The tissue tropism was studied for the HPRS-103 strain of avian leukosis virus, which belongs to a new envelope subgroup, designated J. Studies were conducted in blood monocyte and bone marrow cell cultures and in chickens from six lines that had been shown previously to differ in susceptibility to induction by this virus of myeloid leukosis and other tumors. Using an immunohistochemical technique to detect expression of viral group-specific antigen (Gag) in various tissues, we detected no major differences among the six lines of chickens at 3 and 7 weeks of age following infection as embryos. Thus, Gag expression did not correlate with differences in tumor susceptibility. Of the tissues examined, greatest Gag expression was observed in cells specific to the adrenal gland, heart, kidney, proventriculus and especially in smooth muscle cells and connective tissue. After infection of 1-day-old chicks, greater tissue expression was observed in line 21 chicks, which mostly developed a tolerant viremic infection, than in Brown Leghorn chicks, which developed virus-neutralizing antibodies. An acutely transforming virus, strain 966, derived from HPRS-103-induced myeloid leukosis, showed a tropism similar to HPRS-103. The HPRS-103 strain showed a lower propensity to replicate in the medullary region of the lymphoid follicles of the bursa of Fabricius than did the RAV-1 strain of subgroup A avian leukosis virus. This low bursal tropism may be a factor in why HPRS-103 does not induce lymphoid leukosis. The HPRS-103 and 966 virus replicated in blood monocyte cultures from chickens from the six lines, indicating a tropism for the myelomonocytic cell lineage. In comparison, as previously reported, RAV-1 did not replicate well in the monocyte cultures, whereas RAV-2, a subgroup B avian leukosis virus, did replicate. The tropism of HPRS-103 for monocytes may relate to its ability to cause myeloid leukosis. Monocyte and bone marrow cell cultures from the six lines ranked similarly in differences in susceptibility to transformation by 966 virus and showed evidence that their relative susceptibilities correlated with susceptibility of chickens from these lines to induction of myeloid leukosis by HPRS-103, suggesting common tissue-specific viral and host factors involved in oncogenesis by these two viruses.

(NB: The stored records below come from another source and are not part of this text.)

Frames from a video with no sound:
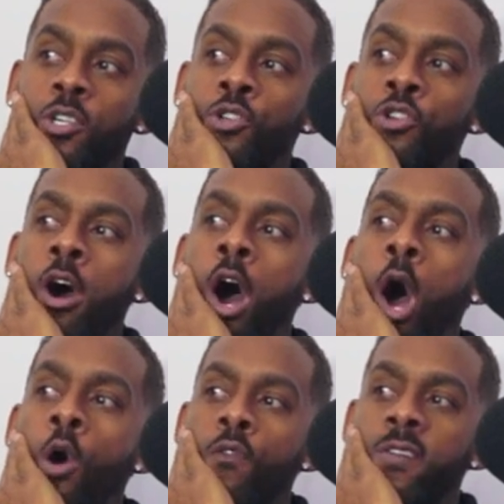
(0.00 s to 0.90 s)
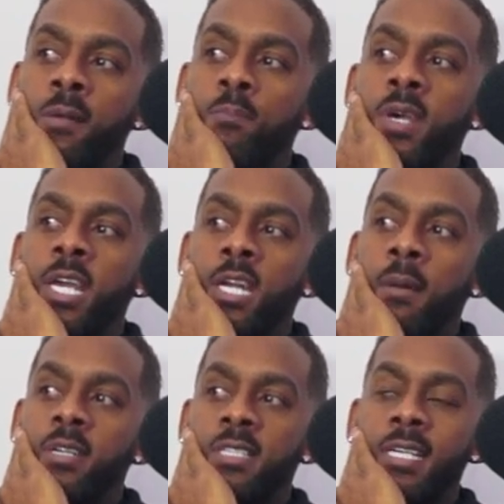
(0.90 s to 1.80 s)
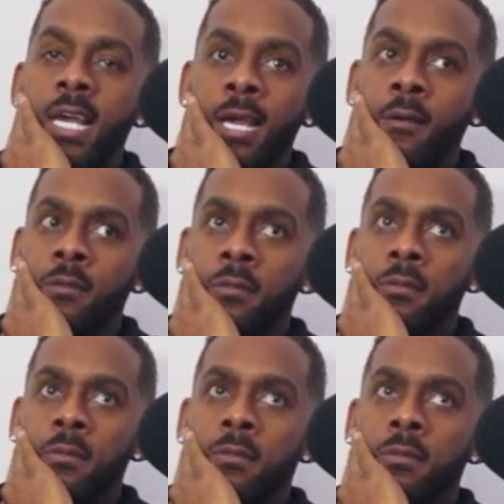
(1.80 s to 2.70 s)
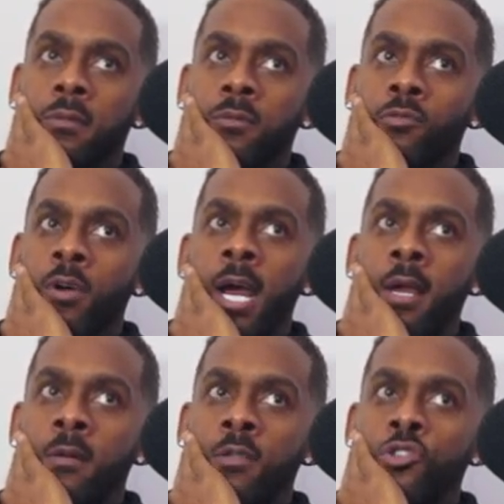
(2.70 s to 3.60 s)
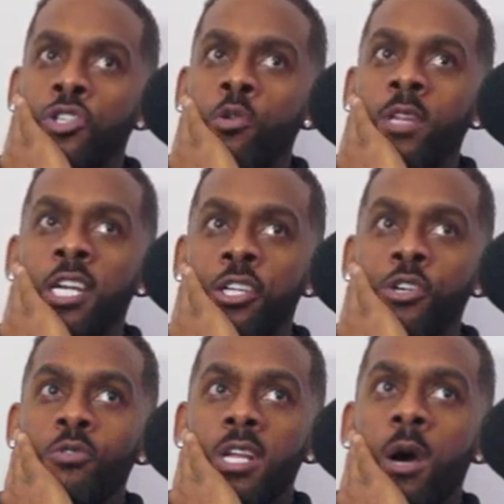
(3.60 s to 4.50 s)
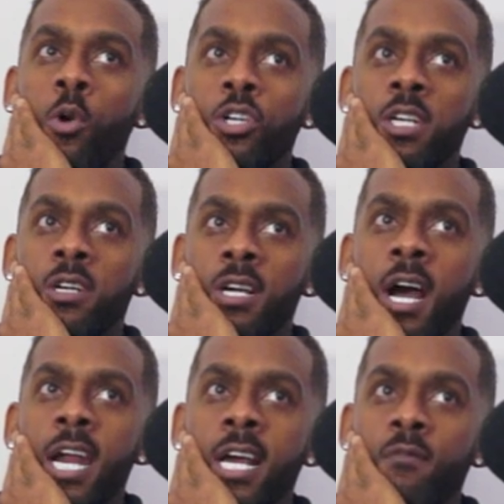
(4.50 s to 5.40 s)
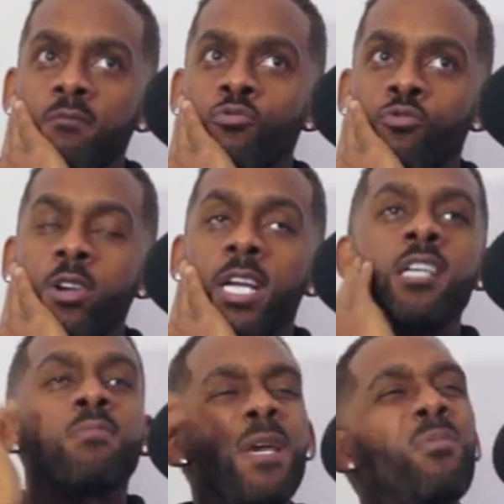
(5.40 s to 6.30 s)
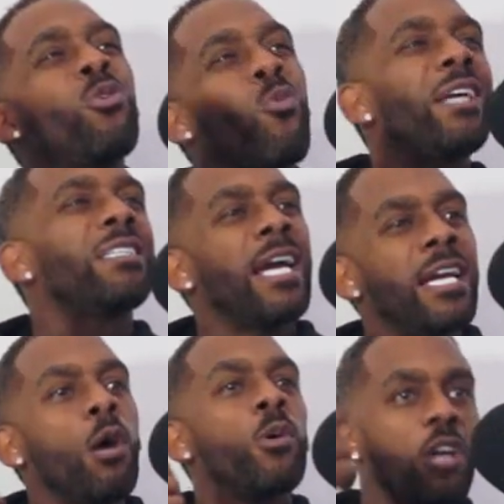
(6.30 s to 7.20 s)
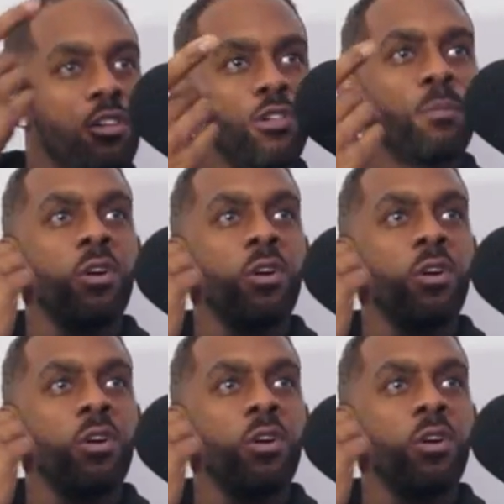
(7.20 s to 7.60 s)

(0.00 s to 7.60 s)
not overly bigging up the ting, right? So that the youths that are watching kind of... Because people always say, no, we're trying to do the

A low incidence of histiocytic sarcomatosis associated with infection of chickens with the HPRS-103 strain of subgroup J avian leukosis virus.

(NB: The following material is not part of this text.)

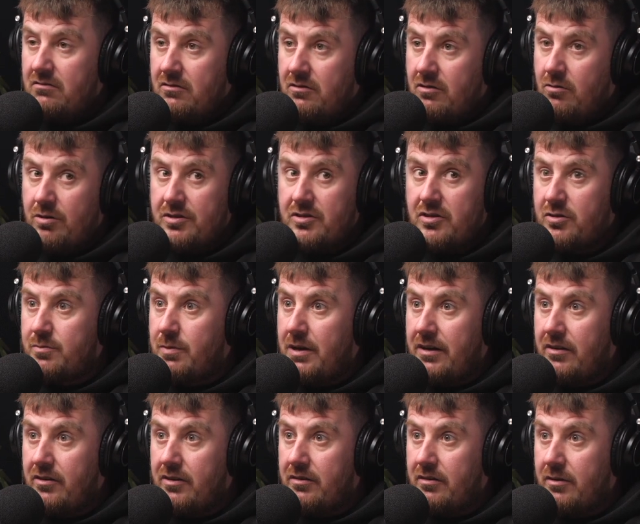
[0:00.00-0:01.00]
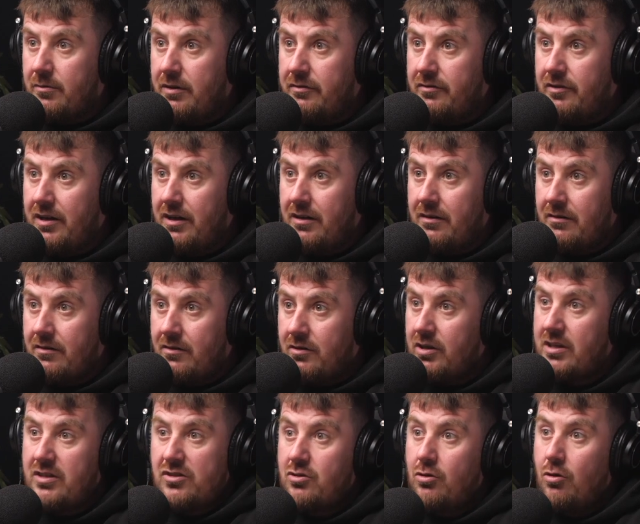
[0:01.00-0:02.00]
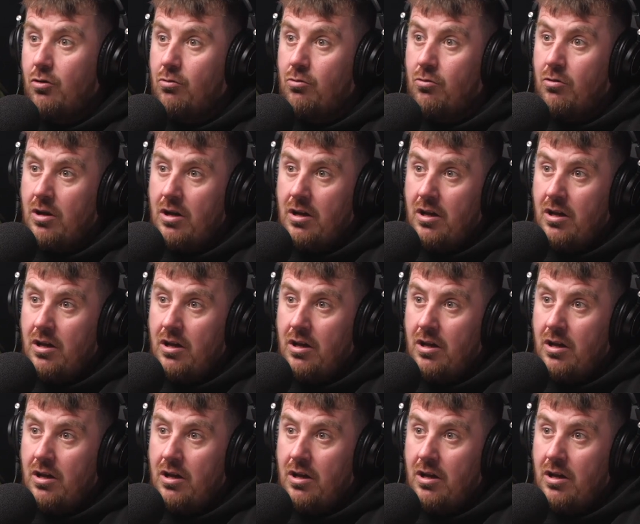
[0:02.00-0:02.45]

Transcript: Quinzer's playing out in Ibiza again. Like there's no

Ten cases of histiocytic proliferative lesions in meat-type chickens associated in low incidence with infection by subgroup J avian leukosis virus (ALV) are described. Six were field cases in adult chickens from naturally infected flocks and four were from younger birds from transmission experiments with HPRS-103 ALV or the related acutely transforming ALV strains 17 and 879. The lesions were observed mostly in the spleen and in some cases in other organs. Microscopically, the lesions were comprised mainly of pleomorphic histiocyte-like cells admixed with variable numbers of lymphoid cells. More detailed studies were carried out on two birds at 4 and 7 wk of age following infection with HPRS-103 at 1 day of age. These birds had multiple small nodular lesions in the spleen, liver, and kidney that appeared similar cytologically to the more extensive lesions in older birds. Monoclonal antibodies specific for various lymphoid and nonlymphoid accessory cells were used in immunohistochemical studies to identify a predominance of cells of monocyte/macrophage lineage, and CD4- and CD8-positive lymphocytes, in the splenic nodules. Ultrastructural studies also revealed a similar mixed population of cells. Expression of ALV group-specific antigen, and gag and ALV-J env RNA, was not a marked feature of the histiocytic lesions. The proliferative histiocytic lesion is designated a histiocytic sarcomatosis.